── DATASET

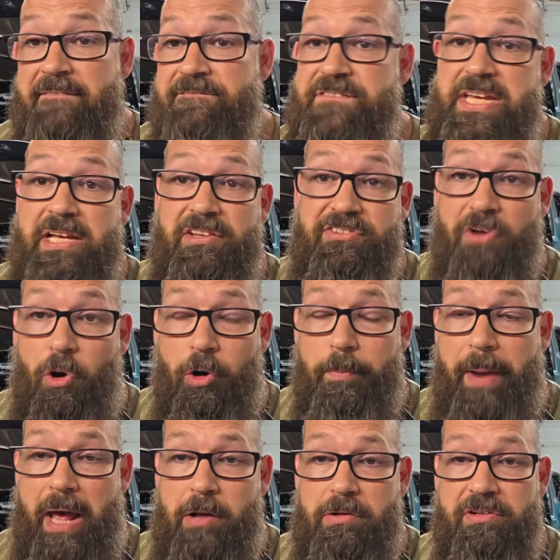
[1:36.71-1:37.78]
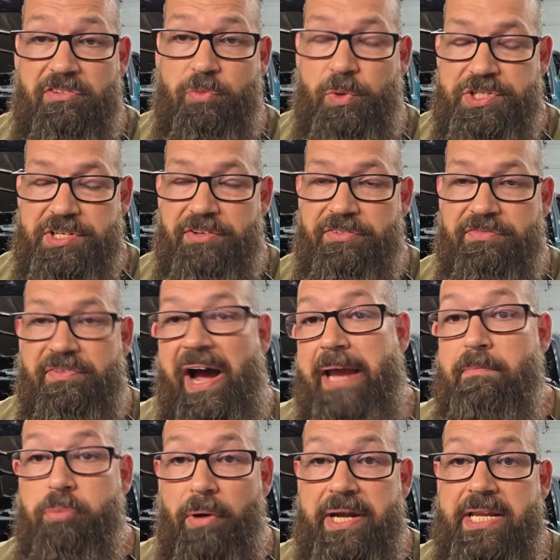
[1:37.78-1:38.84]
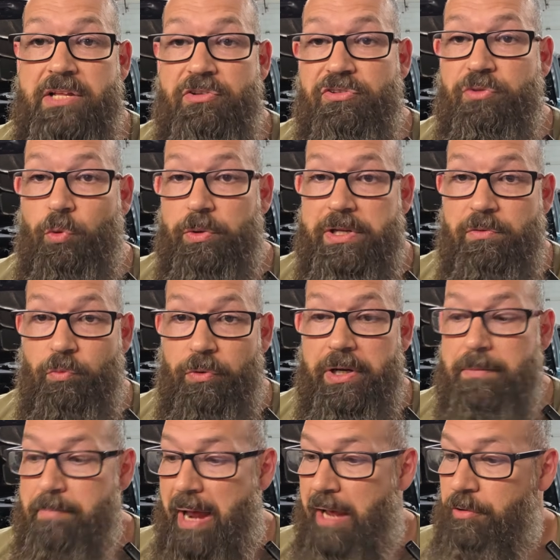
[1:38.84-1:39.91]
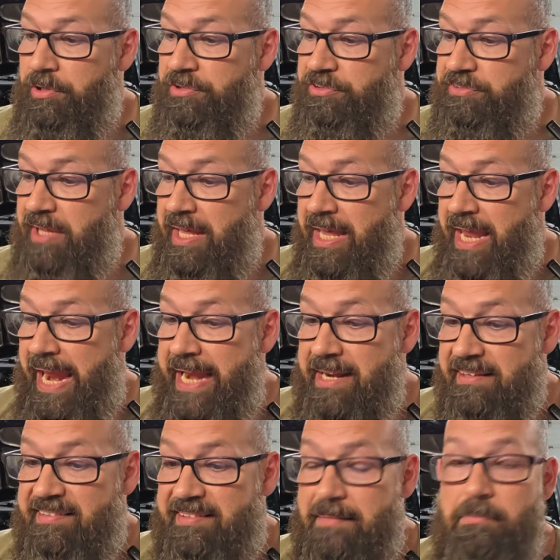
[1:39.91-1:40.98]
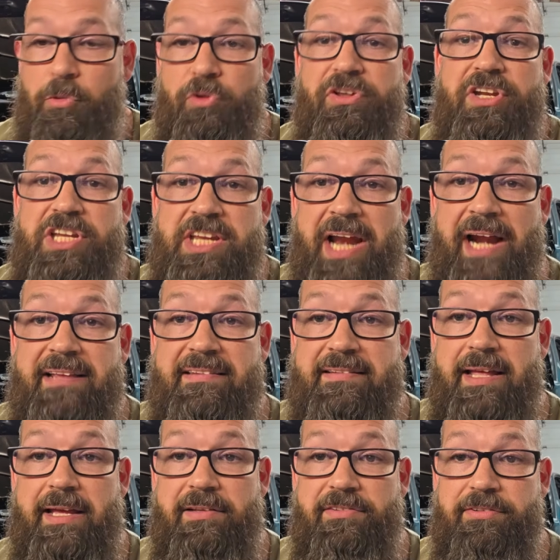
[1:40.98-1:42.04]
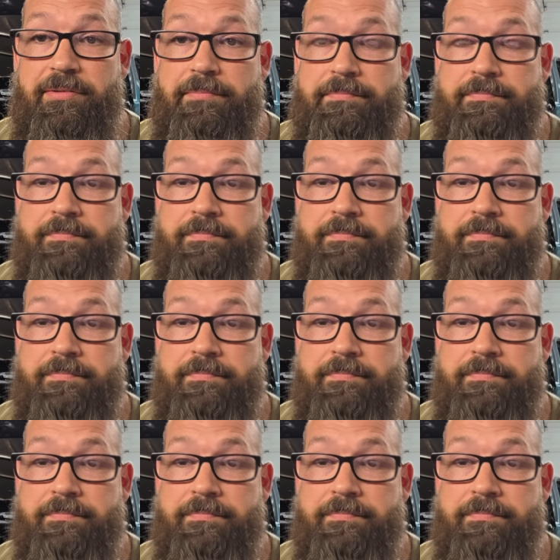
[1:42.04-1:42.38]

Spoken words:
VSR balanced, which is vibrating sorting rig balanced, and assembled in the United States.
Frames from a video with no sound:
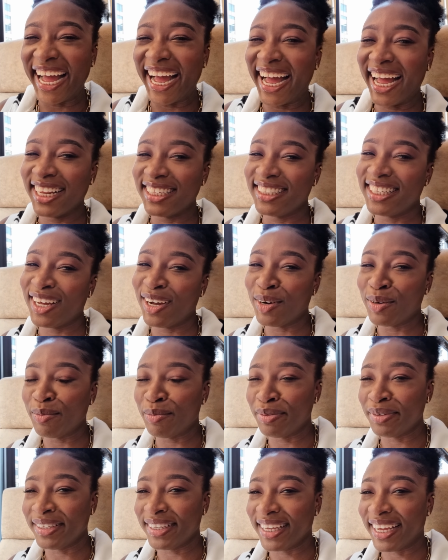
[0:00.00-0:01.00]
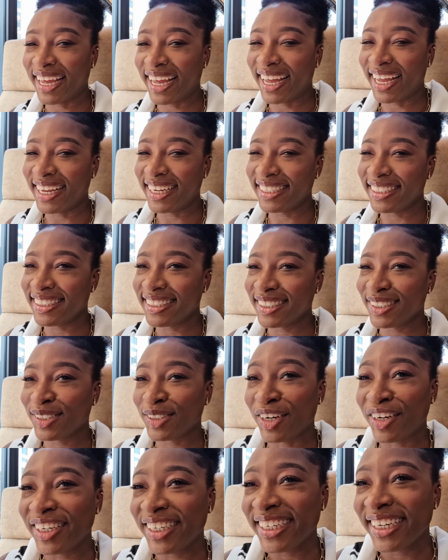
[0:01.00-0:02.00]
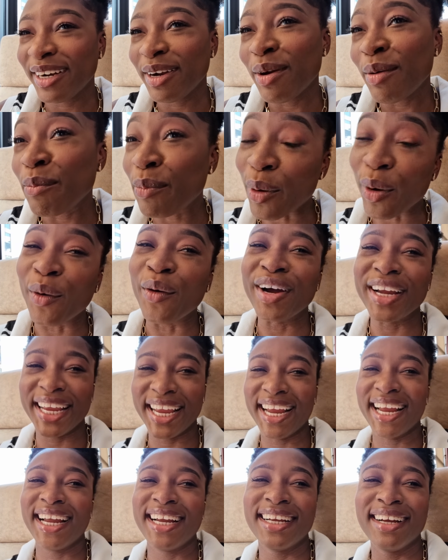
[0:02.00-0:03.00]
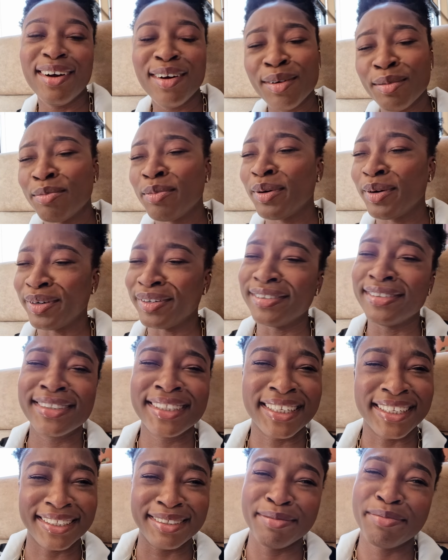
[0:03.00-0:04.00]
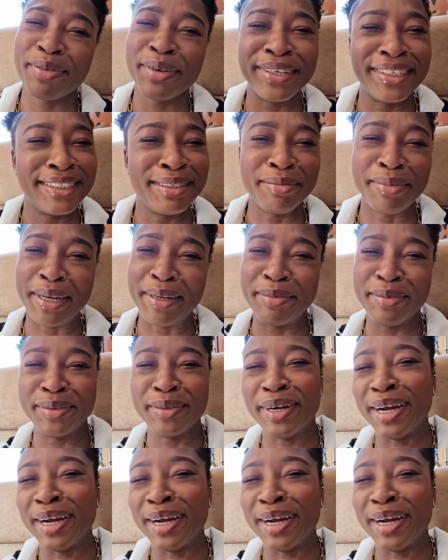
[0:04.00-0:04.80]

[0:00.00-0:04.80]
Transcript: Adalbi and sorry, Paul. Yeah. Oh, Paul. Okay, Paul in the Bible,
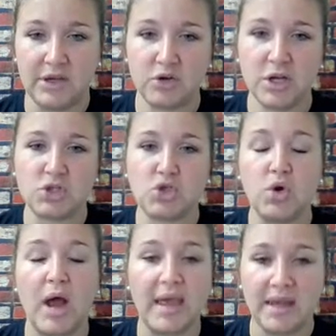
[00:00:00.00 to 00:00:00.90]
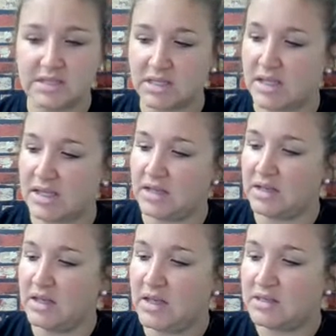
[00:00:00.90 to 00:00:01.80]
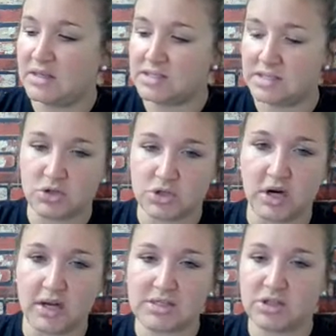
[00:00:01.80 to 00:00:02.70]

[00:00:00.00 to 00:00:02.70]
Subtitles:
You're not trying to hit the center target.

────

__REQUIREMENT__. In your copy, include no pictures; print every line above exactly.

__WRITTEN RESPONSE__.
[1:36.71-1:37.78]
[1:37.78-1:38.84]
[1:38.84-1:39.91]
[1:39.91-1:40.98]
[1:40.98-1:42.04]
[1:42.04-1:42.38]

Spoken words:
VSR balanced, which is vibrating sorting rig balanced, and assembled in the United States.
Frames from a video with no sound:
[0:00.00-0:01.00]
[0:01.00-0:02.00]
[0:02.00-0:03.00]
[0:03.00-0:04.00]
[0:04.00-0:04.80]

[0:00.00-0:04.80]
Transcript: Adalbi and sorry, Paul. Yeah. Oh, Paul. Okay, Paul in the Bible,
[00:00:00.00 to 00:00:00.90]
[00:00:00.90 to 00:00:01.80]
[00:00:01.80 to 00:00:02.70]

[00:00:00.00 to 00:00:02.70]
Subtitles:
You're not trying to hit the center target.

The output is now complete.